When you reach the line in the data below that contains "[4:40.68-4:41.18]", please start repeating lines exactly, and stop after the line that contains "(2.00 s to 3.00 s)", repeating nothing else.

Data extracts START

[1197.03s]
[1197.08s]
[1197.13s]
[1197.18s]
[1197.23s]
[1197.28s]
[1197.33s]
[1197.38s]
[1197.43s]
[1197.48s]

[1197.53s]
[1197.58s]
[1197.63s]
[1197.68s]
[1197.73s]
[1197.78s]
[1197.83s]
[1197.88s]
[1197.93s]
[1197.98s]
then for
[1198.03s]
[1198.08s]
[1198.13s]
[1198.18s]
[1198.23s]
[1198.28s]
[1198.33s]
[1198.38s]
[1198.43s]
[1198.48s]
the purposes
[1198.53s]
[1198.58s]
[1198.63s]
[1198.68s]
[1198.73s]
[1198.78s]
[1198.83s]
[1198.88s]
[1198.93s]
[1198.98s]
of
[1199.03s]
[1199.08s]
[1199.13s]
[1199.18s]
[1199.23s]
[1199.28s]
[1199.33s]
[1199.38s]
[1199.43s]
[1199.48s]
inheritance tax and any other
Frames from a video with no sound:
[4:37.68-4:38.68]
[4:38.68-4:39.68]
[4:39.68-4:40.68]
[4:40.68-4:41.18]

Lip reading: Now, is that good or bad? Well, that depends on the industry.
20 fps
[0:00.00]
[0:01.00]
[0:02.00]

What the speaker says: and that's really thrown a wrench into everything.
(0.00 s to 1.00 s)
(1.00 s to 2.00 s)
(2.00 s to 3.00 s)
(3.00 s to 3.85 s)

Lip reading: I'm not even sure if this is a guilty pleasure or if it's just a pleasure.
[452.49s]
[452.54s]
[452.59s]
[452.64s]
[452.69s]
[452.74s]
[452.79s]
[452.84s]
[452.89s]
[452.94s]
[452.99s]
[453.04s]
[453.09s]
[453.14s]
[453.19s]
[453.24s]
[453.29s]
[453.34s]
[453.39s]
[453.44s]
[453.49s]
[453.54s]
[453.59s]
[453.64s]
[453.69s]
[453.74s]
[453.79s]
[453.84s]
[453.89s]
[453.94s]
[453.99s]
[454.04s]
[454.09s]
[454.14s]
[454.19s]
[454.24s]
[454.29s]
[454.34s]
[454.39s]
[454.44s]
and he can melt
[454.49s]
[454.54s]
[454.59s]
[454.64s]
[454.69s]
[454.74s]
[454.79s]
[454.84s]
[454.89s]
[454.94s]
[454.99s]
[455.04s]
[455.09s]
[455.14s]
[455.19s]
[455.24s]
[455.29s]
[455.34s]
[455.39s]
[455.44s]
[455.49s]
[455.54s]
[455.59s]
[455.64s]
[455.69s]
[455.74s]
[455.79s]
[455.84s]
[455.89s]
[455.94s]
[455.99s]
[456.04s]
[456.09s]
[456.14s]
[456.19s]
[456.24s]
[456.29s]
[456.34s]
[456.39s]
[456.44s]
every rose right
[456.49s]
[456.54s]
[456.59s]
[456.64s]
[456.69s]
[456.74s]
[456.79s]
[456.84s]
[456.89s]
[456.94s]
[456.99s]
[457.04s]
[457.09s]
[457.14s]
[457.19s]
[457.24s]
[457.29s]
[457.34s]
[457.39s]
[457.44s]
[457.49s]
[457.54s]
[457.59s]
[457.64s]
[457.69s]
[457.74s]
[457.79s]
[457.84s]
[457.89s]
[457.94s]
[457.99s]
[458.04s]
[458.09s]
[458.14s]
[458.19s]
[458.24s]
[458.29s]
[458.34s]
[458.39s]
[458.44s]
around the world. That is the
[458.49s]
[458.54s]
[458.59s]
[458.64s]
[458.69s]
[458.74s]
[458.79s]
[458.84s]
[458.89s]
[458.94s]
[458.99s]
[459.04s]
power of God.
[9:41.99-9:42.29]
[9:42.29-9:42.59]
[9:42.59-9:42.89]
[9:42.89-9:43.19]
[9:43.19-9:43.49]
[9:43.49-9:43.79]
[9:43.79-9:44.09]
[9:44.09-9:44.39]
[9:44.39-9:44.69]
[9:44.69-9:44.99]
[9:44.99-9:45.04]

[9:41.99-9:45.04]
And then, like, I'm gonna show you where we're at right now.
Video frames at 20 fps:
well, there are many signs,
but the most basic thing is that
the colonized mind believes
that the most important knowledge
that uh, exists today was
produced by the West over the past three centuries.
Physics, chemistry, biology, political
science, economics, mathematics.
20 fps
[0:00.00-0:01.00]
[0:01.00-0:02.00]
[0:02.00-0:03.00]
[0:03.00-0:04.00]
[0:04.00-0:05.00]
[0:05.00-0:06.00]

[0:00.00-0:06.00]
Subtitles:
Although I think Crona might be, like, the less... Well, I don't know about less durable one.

Data extracts END

Your solution:
[4:40.68-4:41.18]

Lip reading: Now, is that good or bad? Well, that depends on the industry.
20 fps
[0:00.00]
[0:01.00]
[0:02.00]

What the speaker says: and that's really thrown a wrench into everything.
(0.00 s to 1.00 s)
(1.00 s to 2.00 s)
(2.00 s to 3.00 s)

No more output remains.